**TASK:**
Print the listing below once more, unchanged.

**INPUT RECORDS:**
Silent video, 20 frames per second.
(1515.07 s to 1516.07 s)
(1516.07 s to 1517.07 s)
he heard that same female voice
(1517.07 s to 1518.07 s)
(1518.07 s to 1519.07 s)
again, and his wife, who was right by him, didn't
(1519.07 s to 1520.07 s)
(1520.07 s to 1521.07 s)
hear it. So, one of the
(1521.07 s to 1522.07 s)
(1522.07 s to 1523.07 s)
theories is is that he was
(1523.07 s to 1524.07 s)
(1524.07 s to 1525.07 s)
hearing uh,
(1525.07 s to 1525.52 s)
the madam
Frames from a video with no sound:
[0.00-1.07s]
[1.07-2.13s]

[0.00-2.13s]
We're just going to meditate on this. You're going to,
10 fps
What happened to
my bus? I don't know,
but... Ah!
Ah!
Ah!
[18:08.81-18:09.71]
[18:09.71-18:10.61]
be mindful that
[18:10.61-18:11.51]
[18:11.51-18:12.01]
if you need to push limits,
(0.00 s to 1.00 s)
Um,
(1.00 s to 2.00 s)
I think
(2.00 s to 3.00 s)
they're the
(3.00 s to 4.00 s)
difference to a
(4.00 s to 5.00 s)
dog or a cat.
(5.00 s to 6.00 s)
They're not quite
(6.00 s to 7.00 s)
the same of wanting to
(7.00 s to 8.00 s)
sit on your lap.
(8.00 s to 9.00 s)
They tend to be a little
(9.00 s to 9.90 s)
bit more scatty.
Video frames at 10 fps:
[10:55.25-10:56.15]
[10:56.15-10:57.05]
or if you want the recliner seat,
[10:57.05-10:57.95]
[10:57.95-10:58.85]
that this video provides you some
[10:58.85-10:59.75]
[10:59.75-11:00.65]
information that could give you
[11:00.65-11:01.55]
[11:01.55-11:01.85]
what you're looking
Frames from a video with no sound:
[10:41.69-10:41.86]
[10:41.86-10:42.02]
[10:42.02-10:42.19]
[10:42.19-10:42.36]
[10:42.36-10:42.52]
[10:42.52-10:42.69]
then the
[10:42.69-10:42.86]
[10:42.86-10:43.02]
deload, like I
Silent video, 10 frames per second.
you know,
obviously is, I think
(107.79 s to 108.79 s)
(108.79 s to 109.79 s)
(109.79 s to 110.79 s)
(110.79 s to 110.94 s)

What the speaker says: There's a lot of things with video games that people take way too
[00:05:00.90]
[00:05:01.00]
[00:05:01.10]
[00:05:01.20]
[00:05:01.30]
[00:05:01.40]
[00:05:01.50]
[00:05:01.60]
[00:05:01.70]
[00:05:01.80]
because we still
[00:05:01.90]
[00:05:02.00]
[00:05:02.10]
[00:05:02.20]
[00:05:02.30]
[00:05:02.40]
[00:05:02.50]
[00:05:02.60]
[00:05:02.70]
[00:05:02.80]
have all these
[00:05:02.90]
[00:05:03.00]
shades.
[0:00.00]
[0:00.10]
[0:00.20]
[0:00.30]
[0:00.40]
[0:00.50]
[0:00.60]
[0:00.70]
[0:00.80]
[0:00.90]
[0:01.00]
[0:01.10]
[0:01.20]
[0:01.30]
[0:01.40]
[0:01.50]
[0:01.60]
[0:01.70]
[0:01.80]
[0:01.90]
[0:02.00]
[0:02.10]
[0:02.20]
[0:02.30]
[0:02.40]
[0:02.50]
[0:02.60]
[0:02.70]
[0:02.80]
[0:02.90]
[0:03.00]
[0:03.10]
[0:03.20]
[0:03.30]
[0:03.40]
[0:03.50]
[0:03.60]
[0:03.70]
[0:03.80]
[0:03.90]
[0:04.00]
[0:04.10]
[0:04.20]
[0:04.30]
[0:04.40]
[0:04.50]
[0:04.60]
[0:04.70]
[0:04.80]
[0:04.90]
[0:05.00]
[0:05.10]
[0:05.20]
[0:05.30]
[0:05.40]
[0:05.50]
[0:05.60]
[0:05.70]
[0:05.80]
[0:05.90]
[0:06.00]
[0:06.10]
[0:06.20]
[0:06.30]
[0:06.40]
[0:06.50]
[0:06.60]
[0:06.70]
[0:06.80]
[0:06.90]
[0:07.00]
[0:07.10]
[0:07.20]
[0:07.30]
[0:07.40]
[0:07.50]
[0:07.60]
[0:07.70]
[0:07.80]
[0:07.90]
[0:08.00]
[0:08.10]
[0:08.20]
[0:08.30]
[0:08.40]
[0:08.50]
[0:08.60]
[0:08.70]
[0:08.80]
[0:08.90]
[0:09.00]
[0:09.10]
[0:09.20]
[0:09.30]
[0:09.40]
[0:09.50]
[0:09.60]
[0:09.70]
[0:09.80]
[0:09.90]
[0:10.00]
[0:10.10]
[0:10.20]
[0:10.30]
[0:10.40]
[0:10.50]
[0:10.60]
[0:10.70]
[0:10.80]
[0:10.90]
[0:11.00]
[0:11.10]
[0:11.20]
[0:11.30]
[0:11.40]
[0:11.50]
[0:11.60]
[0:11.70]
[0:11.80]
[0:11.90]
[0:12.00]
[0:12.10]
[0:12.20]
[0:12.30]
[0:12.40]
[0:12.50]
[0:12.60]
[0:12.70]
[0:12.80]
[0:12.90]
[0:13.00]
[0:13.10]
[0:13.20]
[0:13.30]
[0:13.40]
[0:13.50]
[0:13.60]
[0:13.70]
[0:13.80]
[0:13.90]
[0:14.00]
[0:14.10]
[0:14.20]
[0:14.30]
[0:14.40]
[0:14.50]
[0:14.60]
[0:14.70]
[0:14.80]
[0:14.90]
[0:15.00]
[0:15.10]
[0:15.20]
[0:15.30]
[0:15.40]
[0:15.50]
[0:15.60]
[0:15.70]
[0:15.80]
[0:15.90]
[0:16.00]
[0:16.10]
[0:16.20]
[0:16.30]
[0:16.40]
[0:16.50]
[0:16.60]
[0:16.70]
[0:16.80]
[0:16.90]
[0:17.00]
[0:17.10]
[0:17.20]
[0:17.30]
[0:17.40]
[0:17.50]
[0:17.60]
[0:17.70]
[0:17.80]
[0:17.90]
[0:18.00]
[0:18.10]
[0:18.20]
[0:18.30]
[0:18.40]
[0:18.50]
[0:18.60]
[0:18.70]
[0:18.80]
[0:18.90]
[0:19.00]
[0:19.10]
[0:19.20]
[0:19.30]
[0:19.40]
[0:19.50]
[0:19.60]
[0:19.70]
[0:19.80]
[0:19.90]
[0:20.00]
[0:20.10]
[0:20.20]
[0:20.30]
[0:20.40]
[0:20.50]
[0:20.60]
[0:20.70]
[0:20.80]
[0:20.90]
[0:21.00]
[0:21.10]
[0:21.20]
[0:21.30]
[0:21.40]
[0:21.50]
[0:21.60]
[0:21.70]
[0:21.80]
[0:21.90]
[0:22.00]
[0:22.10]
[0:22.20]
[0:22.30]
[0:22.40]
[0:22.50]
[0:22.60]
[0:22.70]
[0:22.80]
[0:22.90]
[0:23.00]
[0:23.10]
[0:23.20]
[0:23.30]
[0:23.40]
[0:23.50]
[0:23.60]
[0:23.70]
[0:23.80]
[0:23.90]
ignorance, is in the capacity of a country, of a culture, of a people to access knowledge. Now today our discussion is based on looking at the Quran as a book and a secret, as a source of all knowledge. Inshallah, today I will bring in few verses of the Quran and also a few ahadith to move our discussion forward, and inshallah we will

**ANSWER TO THIS TASK:**
Silent video, 20 frames per second.
(1515.07 s to 1516.07 s)
(1516.07 s to 1517.07 s)
he heard that same female voice
(1517.07 s to 1518.07 s)
(1518.07 s to 1519.07 s)
again, and his wife, who was right by him, didn't
(1519.07 s to 1520.07 s)
(1520.07 s to 1521.07 s)
hear it. So, one of the
(1521.07 s to 1522.07 s)
(1522.07 s to 1523.07 s)
theories is is that he was
(1523.07 s to 1524.07 s)
(1524.07 s to 1525.07 s)
hearing uh,
(1525.07 s to 1525.52 s)
the madam
Frames from a video with no sound:
[0.00-1.07s]
[1.07-2.13s]

[0.00-2.13s]
We're just going to meditate on this. You're going to,
10 fps
What happened to
my bus? I don't know,
but... Ah!
Ah!
Ah!
[18:08.81-18:09.71]
[18:09.71-18:10.61]
be mindful that
[18:10.61-18:11.51]
[18:11.51-18:12.01]
if you need to push limits,
(0.00 s to 1.00 s)
Um,
(1.00 s to 2.00 s)
I think
(2.00 s to 3.00 s)
they're the
(3.00 s to 4.00 s)
difference to a
(4.00 s to 5.00 s)
dog or a cat.
(5.00 s to 6.00 s)
They're not quite
(6.00 s to 7.00 s)
the same of wanting to
(7.00 s to 8.00 s)
sit on your lap.
(8.00 s to 9.00 s)
They tend to be a little
(9.00 s to 9.90 s)
bit more scatty.
Video frames at 10 fps:
[10:55.25-10:56.15]
[10:56.15-10:57.05]
or if you want the recliner seat,
[10:57.05-10:57.95]
[10:57.95-10:58.85]
that this video provides you some
[10:58.85-10:59.75]
[10:59.75-11:00.65]
information that could give you
[11:00.65-11:01.55]
[11:01.55-11:01.85]
what you're looking
Frames from a video with no sound:
[10:41.69-10:41.86]
[10:41.86-10:42.02]
[10:42.02-10:42.19]
[10:42.19-10:42.36]
[10:42.36-10:42.52]
[10:42.52-10:42.69]
then the
[10:42.69-10:42.86]
[10:42.86-10:43.02]
deload, like I
Silent video, 10 frames per second.
you know,
obviously is, I think
(107.79 s to 108.79 s)
(108.79 s to 109.79 s)
(109.79 s to 110.79 s)
(110.79 s to 110.94 s)

What the speaker says: There's a lot of things with video games that people take way too
[00:05:00.90]
[00:05:01.00]
[00:05:01.10]
[00:05:01.20]
[00:05:01.30]
[00:05:01.40]
[00:05:01.50]
[00:05:01.60]
[00:05:01.70]
[00:05:01.80]
because we still
[00:05:01.90]
[00:05:02.00]
[00:05:02.10]
[00:05:02.20]
[00:05:02.30]
[00:05:02.40]
[00:05:02.50]
[00:05:02.60]
[00:05:02.70]
[00:05:02.80]
have all these
[00:05:02.90]
[00:05:03.00]
shades.
[0:00.00]
[0:00.10]
[0:00.20]
[0:00.30]
[0:00.40]
[0:00.50]
[0:00.60]
[0:00.70]
[0:00.80]
[0:00.90]
[0:01.00]
[0:01.10]
[0:01.20]
[0:01.30]
[0:01.40]
[0:01.50]
[0:01.60]
[0:01.70]
[0:01.80]
[0:01.90]
[0:02.00]
[0:02.10]
[0:02.20]
[0:02.30]
[0:02.40]
[0:02.50]
[0:02.60]
[0:02.70]
[0:02.80]
[0:02.90]
[0:03.00]
[0:03.10]
[0:03.20]
[0:03.30]
[0:03.40]
[0:03.50]
[0:03.60]
[0:03.70]
[0:03.80]
[0:03.90]
[0:04.00]
[0:04.10]
[0:04.20]
[0:04.30]
[0:04.40]
[0:04.50]
[0:04.60]
[0:04.70]
[0:04.80]
[0:04.90]
[0:05.00]
[0:05.10]
[0:05.20]
[0:05.30]
[0:05.40]
[0:05.50]
[0:05.60]
[0:05.70]
[0:05.80]
[0:05.90]
[0:06.00]
[0:06.10]
[0:06.20]
[0:06.30]
[0:06.40]
[0:06.50]
[0:06.60]
[0:06.70]
[0:06.80]
[0:06.90]
[0:07.00]
[0:07.10]
[0:07.20]
[0:07.30]
[0:07.40]
[0:07.50]
[0:07.60]
[0:07.70]
[0:07.80]
[0:07.90]
[0:08.00]
[0:08.10]
[0:08.20]
[0:08.30]
[0:08.40]
[0:08.50]
[0:08.60]
[0:08.70]
[0:08.80]
[0:08.90]
[0:09.00]
[0:09.10]
[0:09.20]
[0:09.30]
[0:09.40]
[0:09.50]
[0:09.60]
[0:09.70]
[0:09.80]
[0:09.90]
[0:10.00]
[0:10.10]
[0:10.20]
[0:10.30]
[0:10.40]
[0:10.50]
[0:10.60]
[0:10.70]
[0:10.80]
[0:10.90]
[0:11.00]
[0:11.10]
[0:11.20]
[0:11.30]
[0:11.40]
[0:11.50]
[0:11.60]
[0:11.70]
[0:11.80]
[0:11.90]
[0:12.00]
[0:12.10]
[0:12.20]
[0:12.30]
[0:12.40]
[0:12.50]
[0:12.60]
[0:12.70]
[0:12.80]
[0:12.90]
[0:13.00]
[0:13.10]
[0:13.20]
[0:13.30]
[0:13.40]
[0:13.50]
[0:13.60]
[0:13.70]
[0:13.80]
[0:13.90]
[0:14.00]
[0:14.10]
[0:14.20]
[0:14.30]
[0:14.40]
[0:14.50]
[0:14.60]
[0:14.70]
[0:14.80]
[0:14.90]
[0:15.00]
[0:15.10]
[0:15.20]
[0:15.30]
[0:15.40]
[0:15.50]
[0:15.60]
[0:15.70]
[0:15.80]
[0:15.90]
[0:16.00]
[0:16.10]
[0:16.20]
[0:16.30]
[0:16.40]
[0:16.50]
[0:16.60]
[0:16.70]
[0:16.80]
[0:16.90]
[0:17.00]
[0:17.10]
[0:17.20]
[0:17.30]
[0:17.40]
[0:17.50]
[0:17.60]
[0:17.70]
[0:17.80]
[0:17.90]
[0:18.00]
[0:18.10]
[0:18.20]
[0:18.30]
[0:18.40]
[0:18.50]
[0:18.60]
[0:18.70]
[0:18.80]
[0:18.90]
[0:19.00]
[0:19.10]
[0:19.20]
[0:19.30]
[0:19.40]
[0:19.50]
[0:19.60]
[0:19.70]
[0:19.80]
[0:19.90]
[0:20.00]
[0:20.10]
[0:20.20]
[0:20.30]
[0:20.40]
[0:20.50]
[0:20.60]
[0:20.70]
[0:20.80]
[0:20.90]
[0:21.00]
[0:21.10]
[0:21.20]
[0:21.30]
[0:21.40]
[0:21.50]
[0:21.60]
[0:21.70]
[0:21.80]
[0:21.90]
[0:22.00]
[0:22.10]
[0:22.20]
[0:22.30]
[0:22.40]
[0:22.50]
[0:22.60]
[0:22.70]
[0:22.80]
[0:22.90]
[0:23.00]
[0:23.10]
[0:23.20]
[0:23.30]
[0:23.40]
[0:23.50]
[0:23.60]
[0:23.70]
[0:23.80]
[0:23.90]
ignorance, is in the capacity of a country, of a culture, of a people to access knowledge. Now today our discussion is based on looking at the Quran as a book and a secret, as a source of all knowledge. Inshallah, today I will bring in few verses of the Quran and also a few ahadith to move our discussion forward, and inshallah we will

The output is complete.